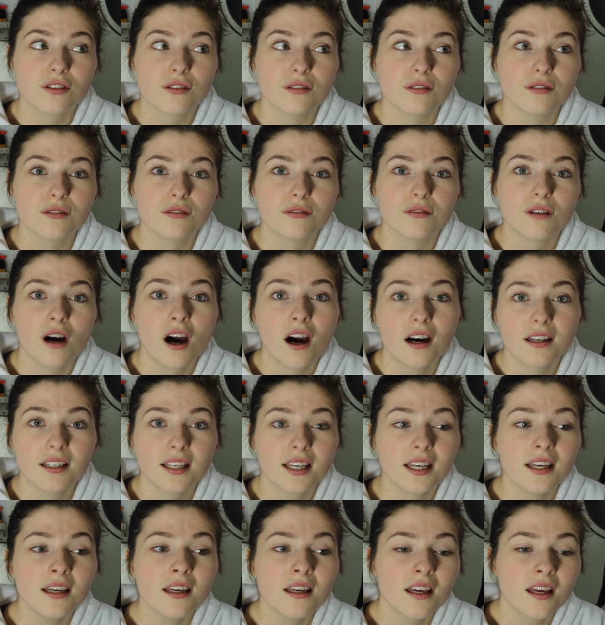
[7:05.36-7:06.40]
to
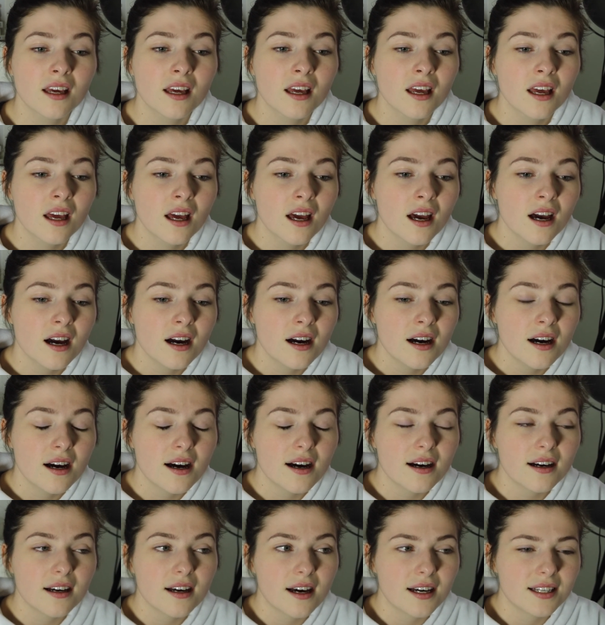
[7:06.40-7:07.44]
honey,
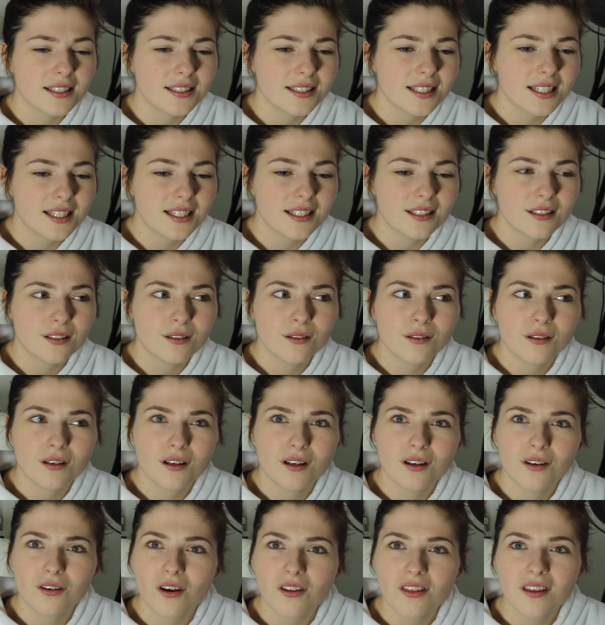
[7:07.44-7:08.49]
and then
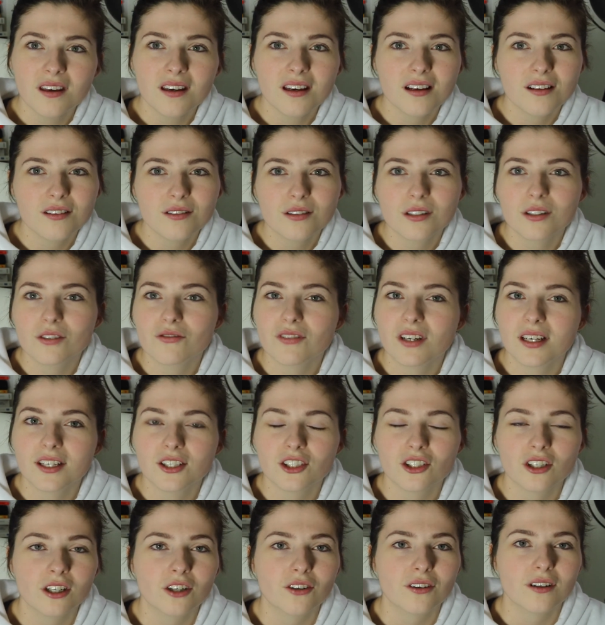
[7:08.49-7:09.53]
nothing else is really
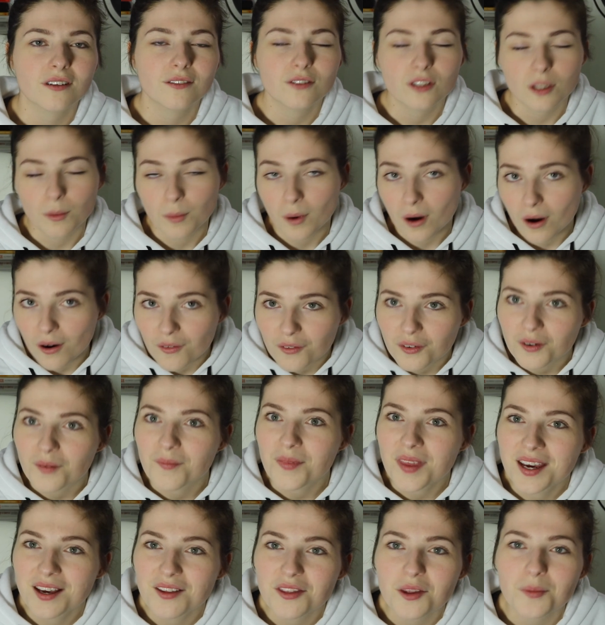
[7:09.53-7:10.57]
sugary obviously apart
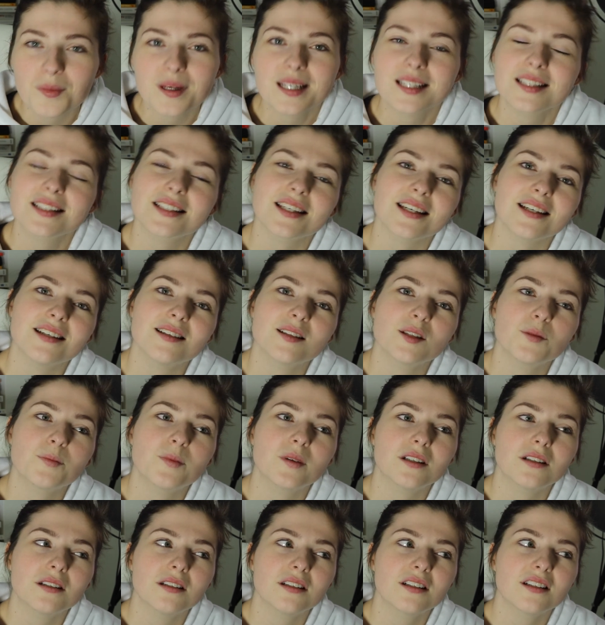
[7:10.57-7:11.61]
from the biscuits,
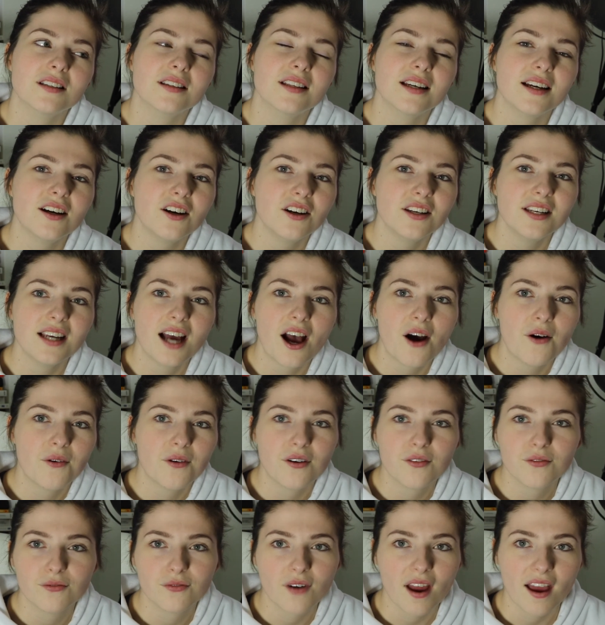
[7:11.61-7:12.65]
but they are
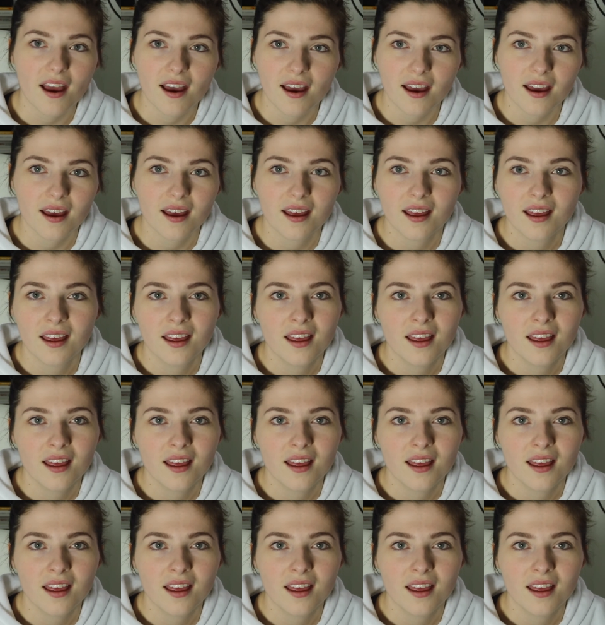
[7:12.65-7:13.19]
now rare.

- [TASK TO CARRY OUT]: Do not include the pictures. Quote only the lines from the line with "[7:09.53-7:10.57]" through the end of the material, both ends included, exactly.

- [SOLUTION]:
[7:09.53-7:10.57]
sugary obviously apart
[7:10.57-7:11.61]
from the biscuits,
[7:11.61-7:12.65]
but they are
[7:12.65-7:13.19]
now rare.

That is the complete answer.